[Stored data]
* * * * *

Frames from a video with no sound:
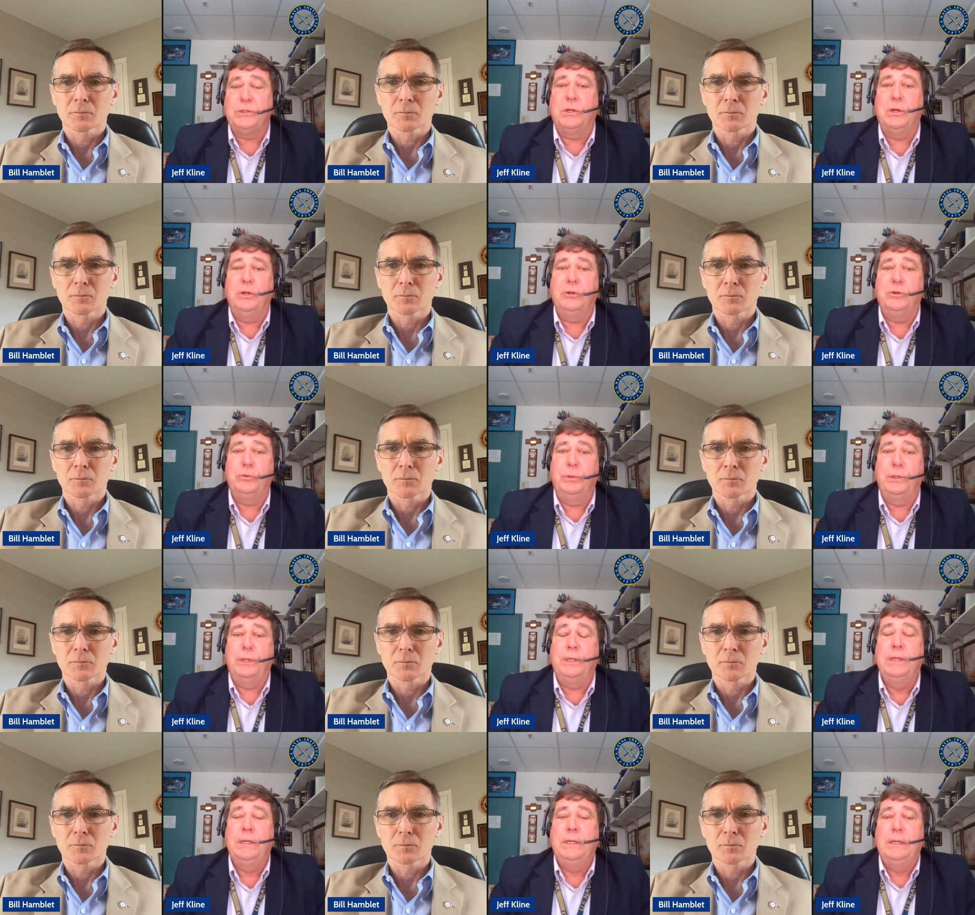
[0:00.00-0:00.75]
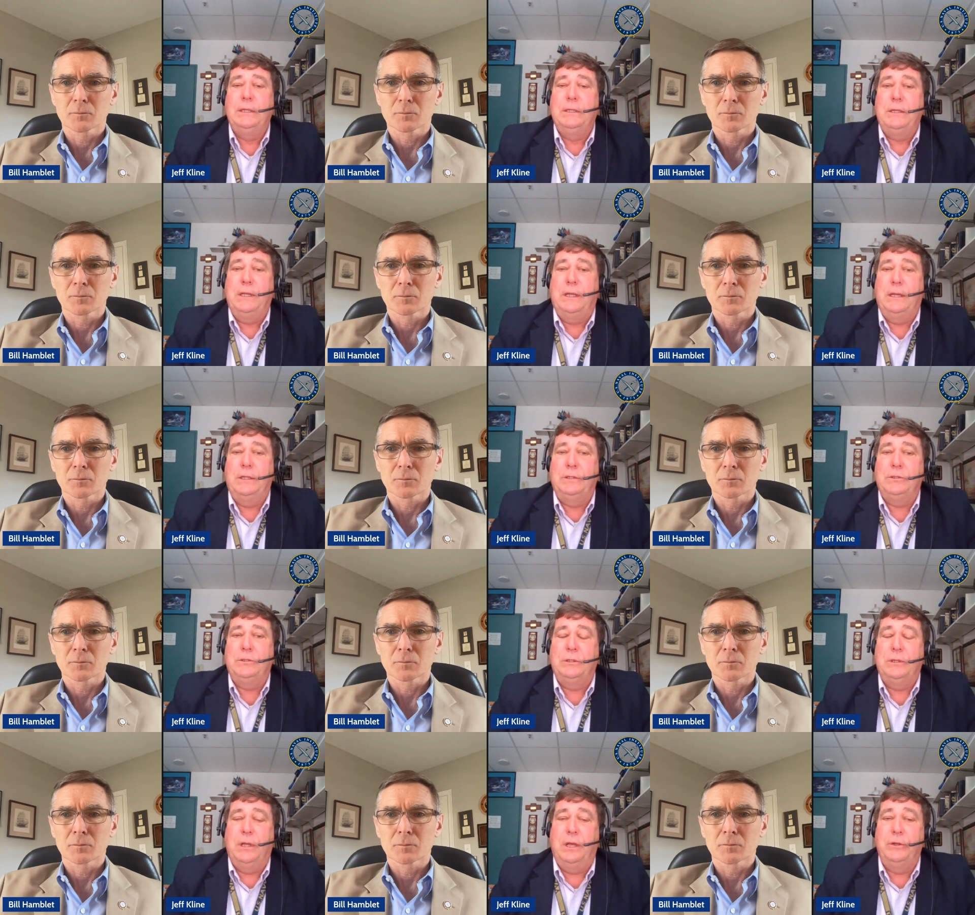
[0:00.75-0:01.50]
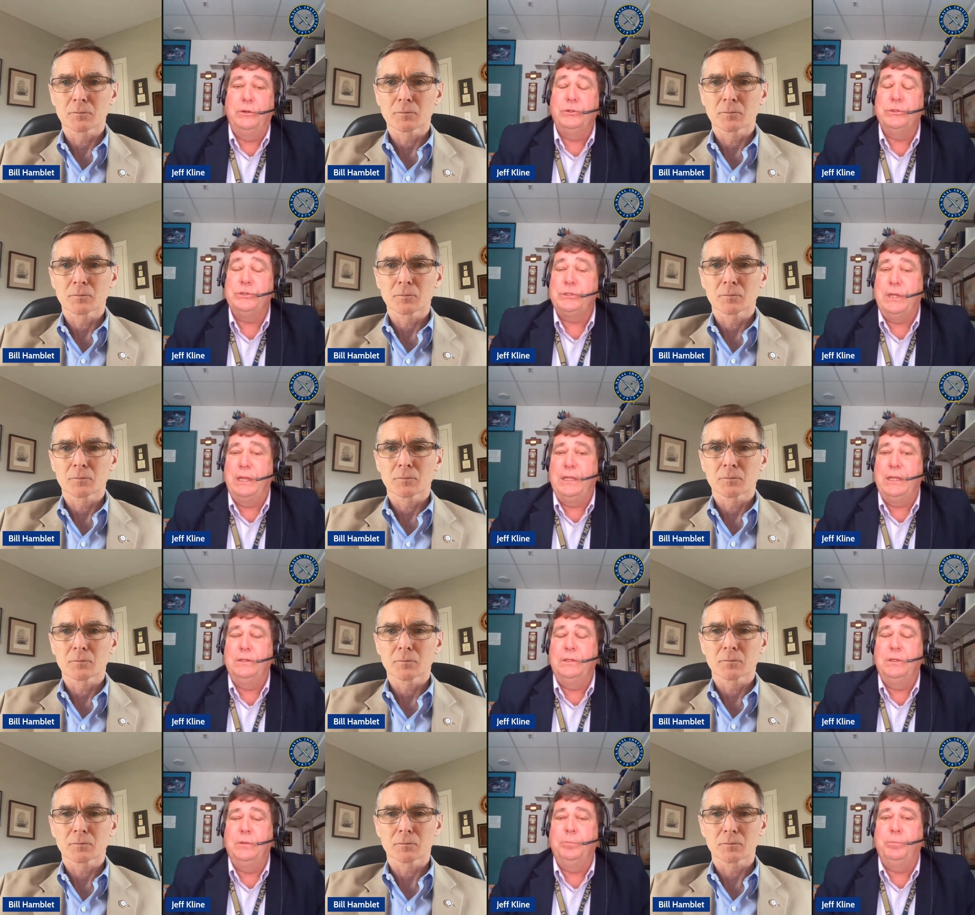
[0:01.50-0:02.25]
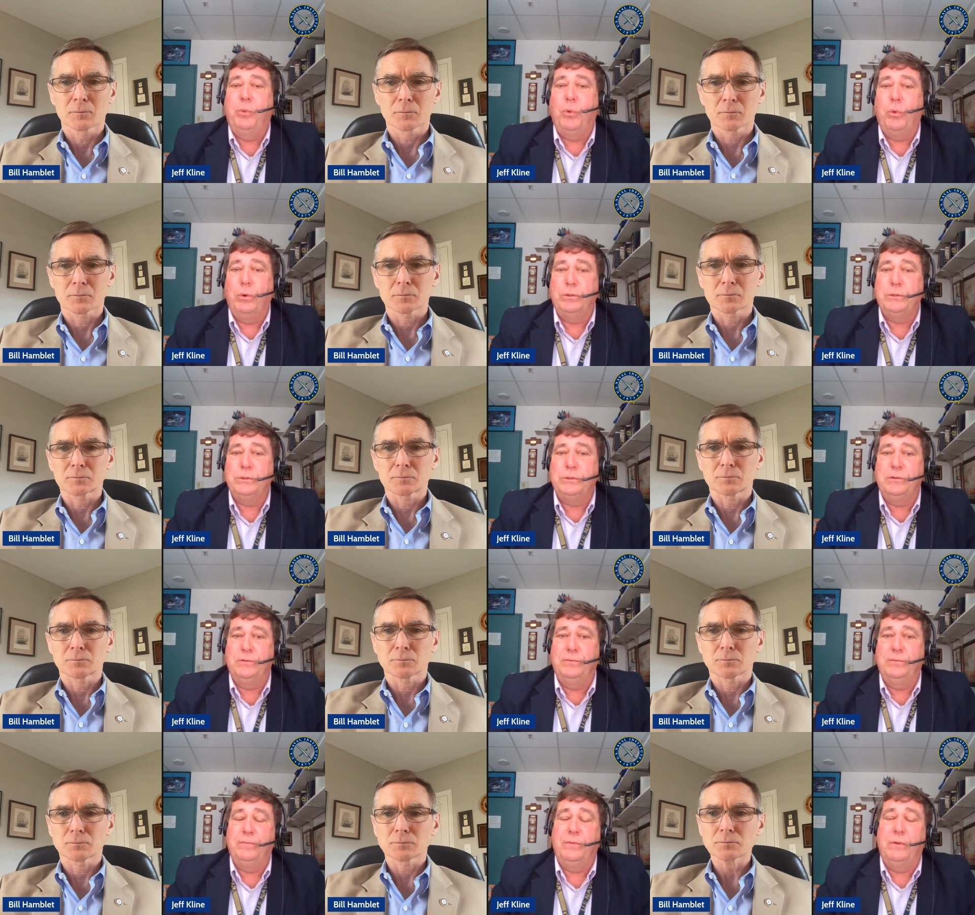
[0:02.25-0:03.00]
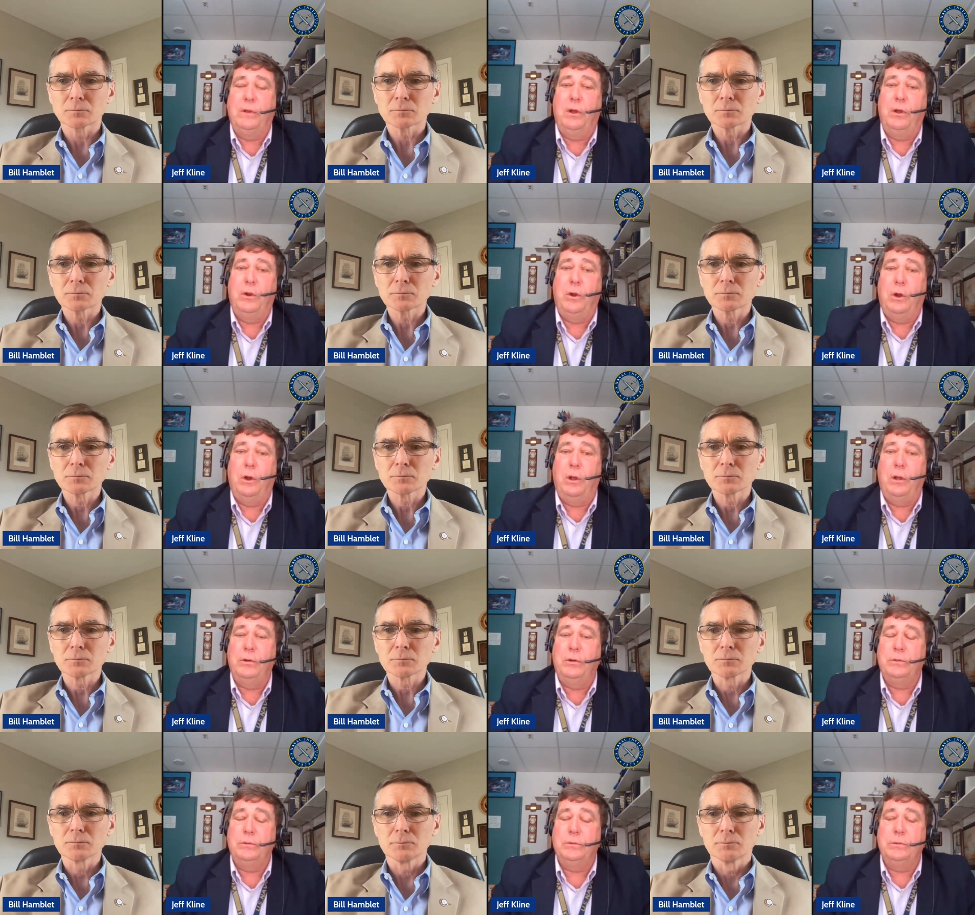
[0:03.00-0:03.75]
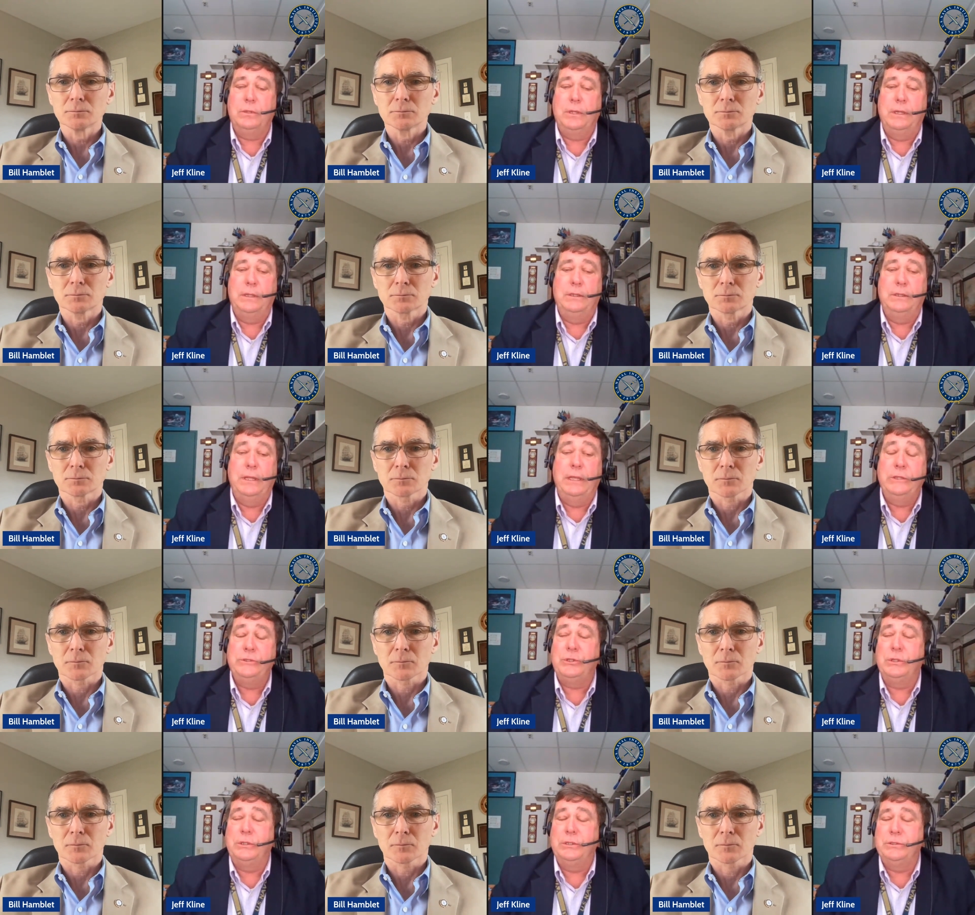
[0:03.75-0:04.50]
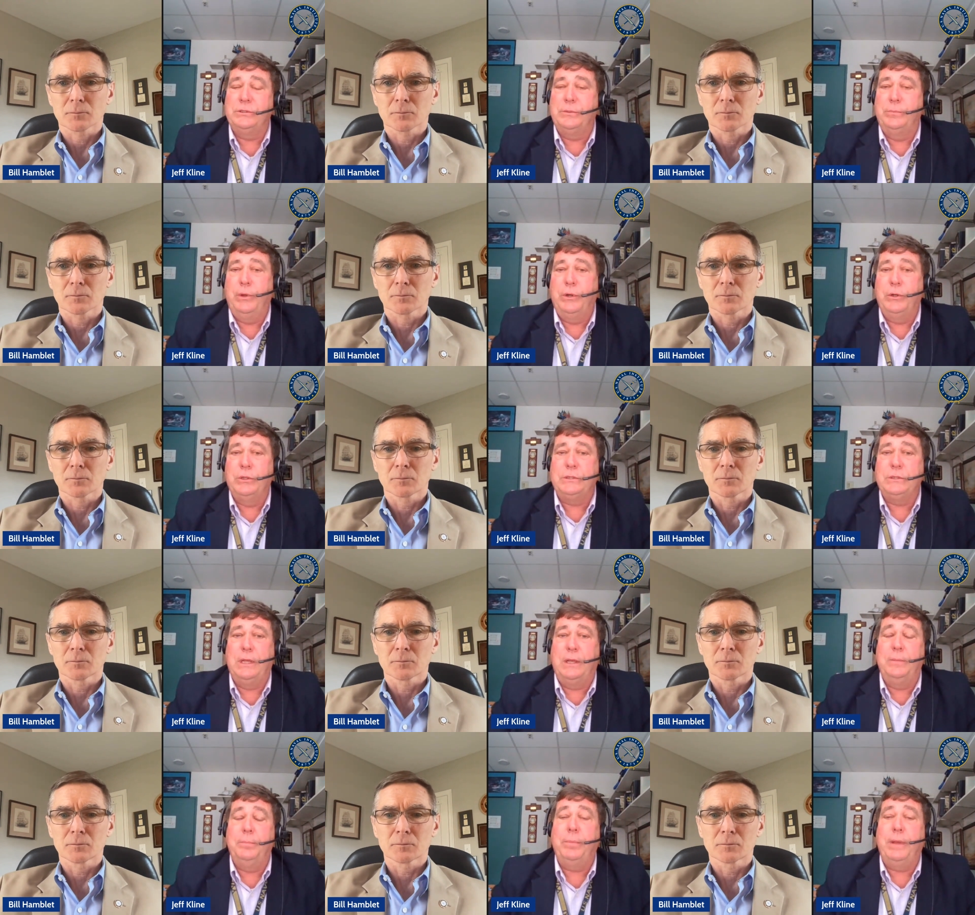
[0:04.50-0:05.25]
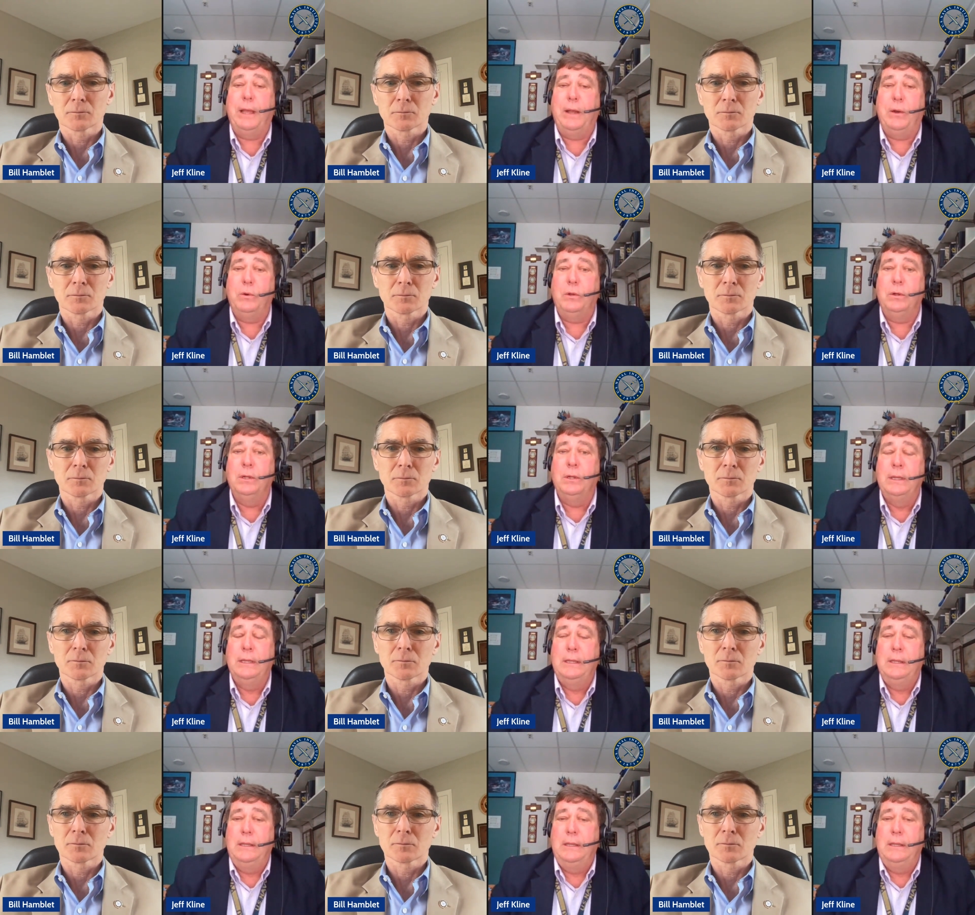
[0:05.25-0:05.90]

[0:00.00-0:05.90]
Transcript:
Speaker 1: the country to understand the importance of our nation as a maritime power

* * * * *

Only the lines from the one containing "[0:03.00-0:03.75]" through the last line of the entries above should be copied, exactly as they are and without the pictures.

[0:03.00-0:03.75]
[0:03.75-0:04.50]
[0:04.50-0:05.25]
[0:05.25-0:05.90]

[0:00.00-0:05.90]
Transcript:
Speaker 1: the country to understand the importance of our nation as a maritime power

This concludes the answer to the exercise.